In the first one hundred days, the Biden administration has taken good first steps which includes issuing “interim” civil enforcement priorities, creating a process by which cases can be reviewed, reaffirming the role of prosecutorial discretion in immigration law, and preserving the security of Deferred Action for Childhood Arrivals, itself a form of prosecutorial discretion.

Moving forward, the Biden administration should issue bold prosecutorial discretion policy that is agency wide, with attention to defining prosecutorial discretion and its history; reaffirm previous memoranda on prosecutorial discretion, including the instruction by the former INS Commissioner Doris Meissner that officers “are not only authorized by law but expected to exercise discretion in a judicious manner at all stages of the enforcement process;” add deeper language on the kinds of enforcement actions which are “against DHS policy” similar to the language in a memorandum by former ICE head John Morton involving victims and witnesses to crime; expand of the “location” at which enforcement actions should be discouraged if not dismantled, among them schools, hospitals, places of worship, and courthouses; include a general policy against large scale enforcement actions; and reaffirm that discretion should be exercised at the earliest stages of the immigration enforcement process, consistent with policy guidance dating back to at least 1976.

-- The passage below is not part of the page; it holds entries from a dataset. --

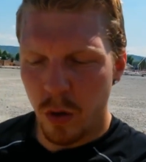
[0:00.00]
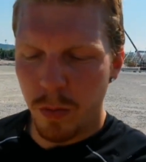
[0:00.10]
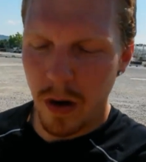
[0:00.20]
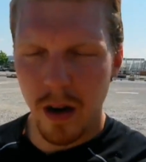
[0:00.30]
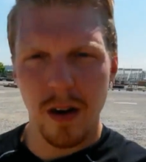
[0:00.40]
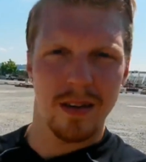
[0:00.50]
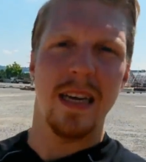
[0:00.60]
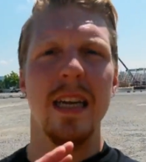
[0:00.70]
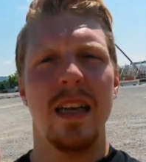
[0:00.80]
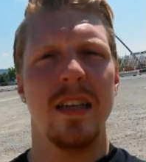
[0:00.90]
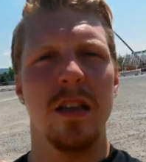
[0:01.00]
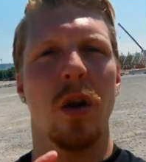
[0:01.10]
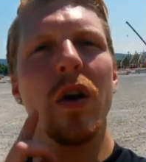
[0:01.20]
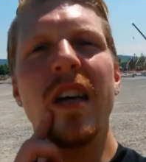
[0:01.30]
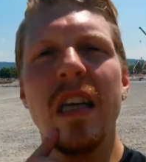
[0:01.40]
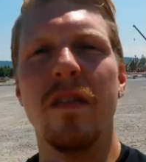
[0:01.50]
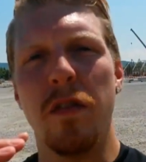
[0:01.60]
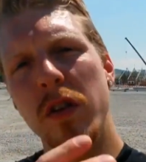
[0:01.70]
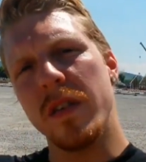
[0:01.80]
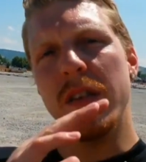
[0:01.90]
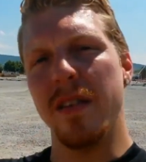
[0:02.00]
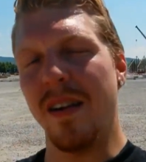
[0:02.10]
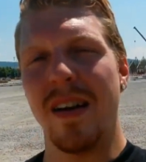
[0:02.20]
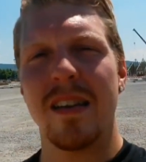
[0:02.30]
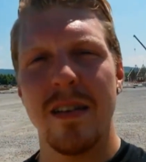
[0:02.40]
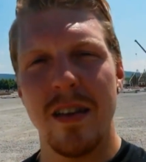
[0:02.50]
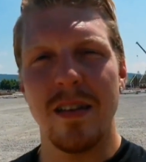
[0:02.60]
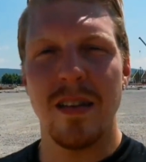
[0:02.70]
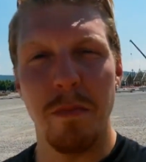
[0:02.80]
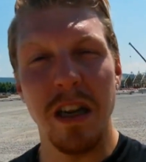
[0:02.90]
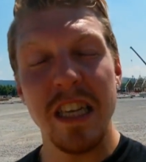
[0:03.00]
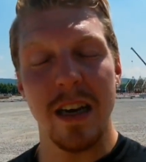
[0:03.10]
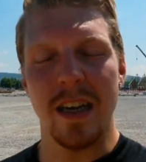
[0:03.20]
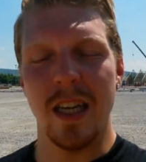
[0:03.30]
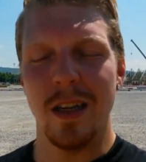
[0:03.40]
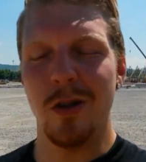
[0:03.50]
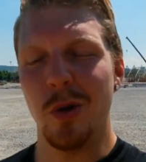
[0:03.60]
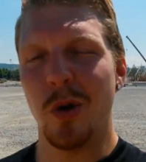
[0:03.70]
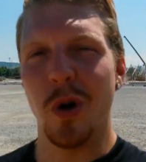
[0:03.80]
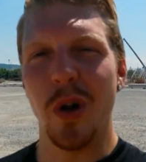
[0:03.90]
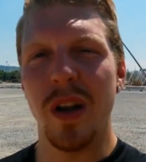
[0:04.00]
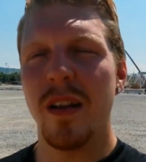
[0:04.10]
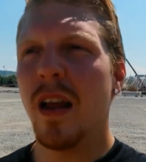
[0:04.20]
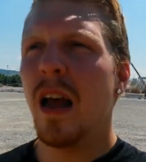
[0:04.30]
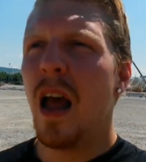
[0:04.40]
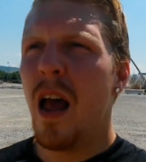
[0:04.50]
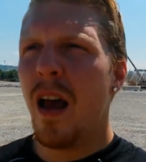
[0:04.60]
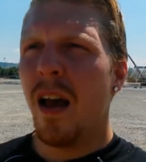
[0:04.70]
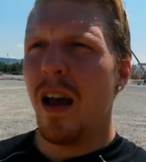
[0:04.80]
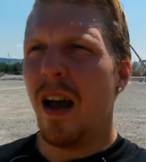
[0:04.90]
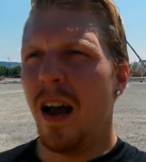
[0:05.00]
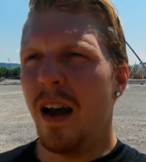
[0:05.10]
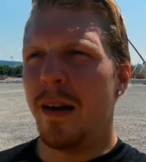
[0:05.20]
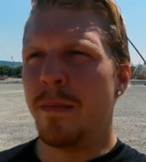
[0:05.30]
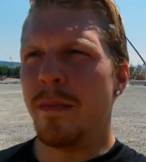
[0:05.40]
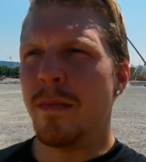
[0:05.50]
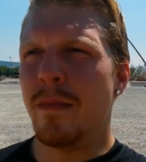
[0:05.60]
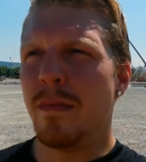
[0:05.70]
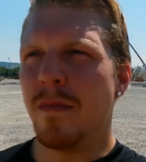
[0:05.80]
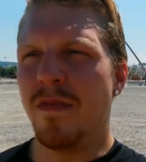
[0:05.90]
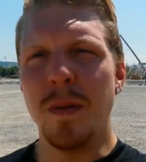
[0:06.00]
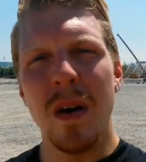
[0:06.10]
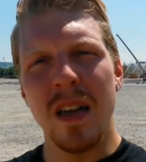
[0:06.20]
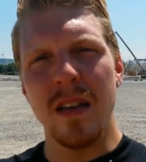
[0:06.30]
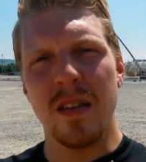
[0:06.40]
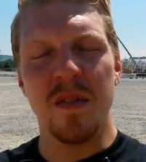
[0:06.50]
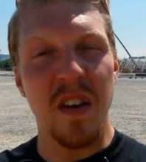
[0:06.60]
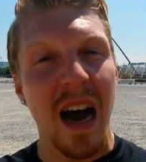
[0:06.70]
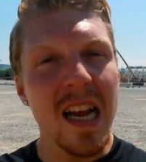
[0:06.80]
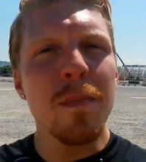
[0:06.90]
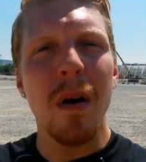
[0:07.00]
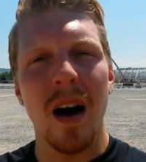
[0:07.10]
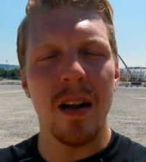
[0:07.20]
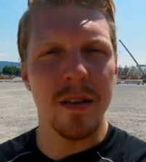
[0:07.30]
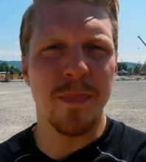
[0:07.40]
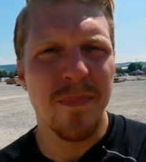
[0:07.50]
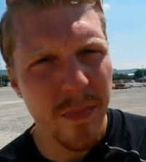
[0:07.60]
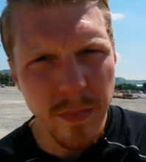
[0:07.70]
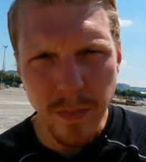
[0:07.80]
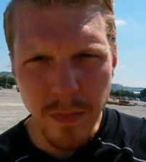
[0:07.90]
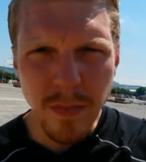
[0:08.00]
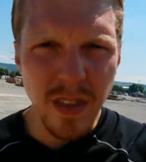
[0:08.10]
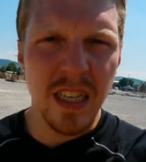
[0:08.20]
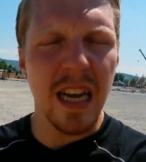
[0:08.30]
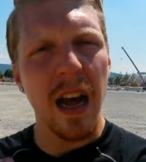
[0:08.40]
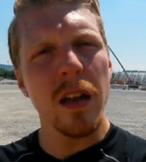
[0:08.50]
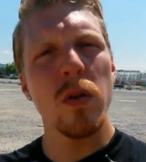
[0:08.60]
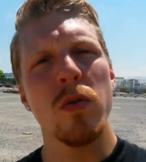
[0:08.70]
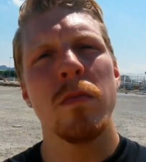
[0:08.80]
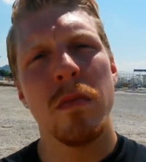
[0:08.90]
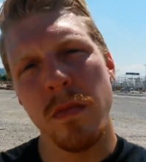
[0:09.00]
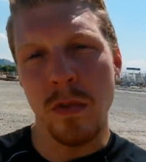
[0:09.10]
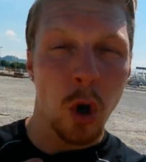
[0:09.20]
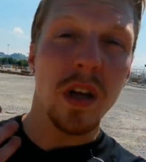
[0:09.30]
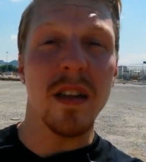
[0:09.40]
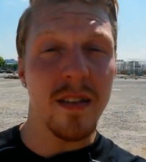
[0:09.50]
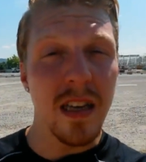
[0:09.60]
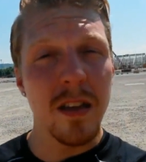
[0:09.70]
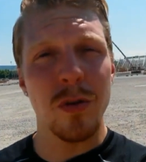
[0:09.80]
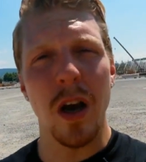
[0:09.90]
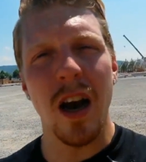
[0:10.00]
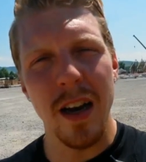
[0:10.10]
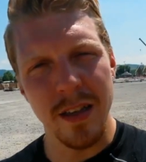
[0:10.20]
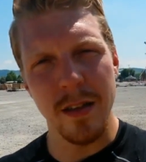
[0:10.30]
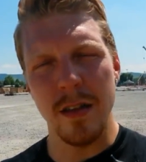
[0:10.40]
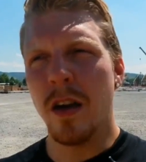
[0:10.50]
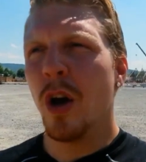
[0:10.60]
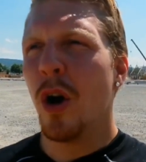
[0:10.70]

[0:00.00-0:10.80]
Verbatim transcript: über kindliche Neugier versus erwachsene Disziplin geredet und ähm, wie man das vereinbaren kann, um neue Ziele zu erreichen.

Looking specifically at the current interim guidance on enforcement priorities and discretion, the Biden administration should ensure that its “mitigating factors” are applied to all three enforcement priorities. Further, it should revisit the scope “priority two”, which pertains to recent entrants, and provide an exception for humanitarian cases. Additionally, the guidance should be more explicit about the importance of using prosecutorial discretion at every stage of the enforcement process as opposed to just offering a menu. Also, future guidance should center on the importance of discretionary decisions before removal proceedings are triggered. DHS attorneys should play a role in reviewing Notices to Appear and determining whether those Notices should be filed with the immigration court. Future guidance should also expand the list of humanitarian factors that should receive “particular attention” when making discretionary decisions and include those harmed by now discredited or repealed policies such as family separation or the Muslim or Africa Ban as a factor deserving of protection. Finally, the reporting requirements already included in the interim guidance should be specific enough to include the stages at which discretion was exercised, the numerical outcomes from the case review process, and data along lines of nationality and race. These reports should be publicly available.

I am encouraged about the future, and hope that future policy on prosecutorial discretion is guided by the rule of law, history, and equity.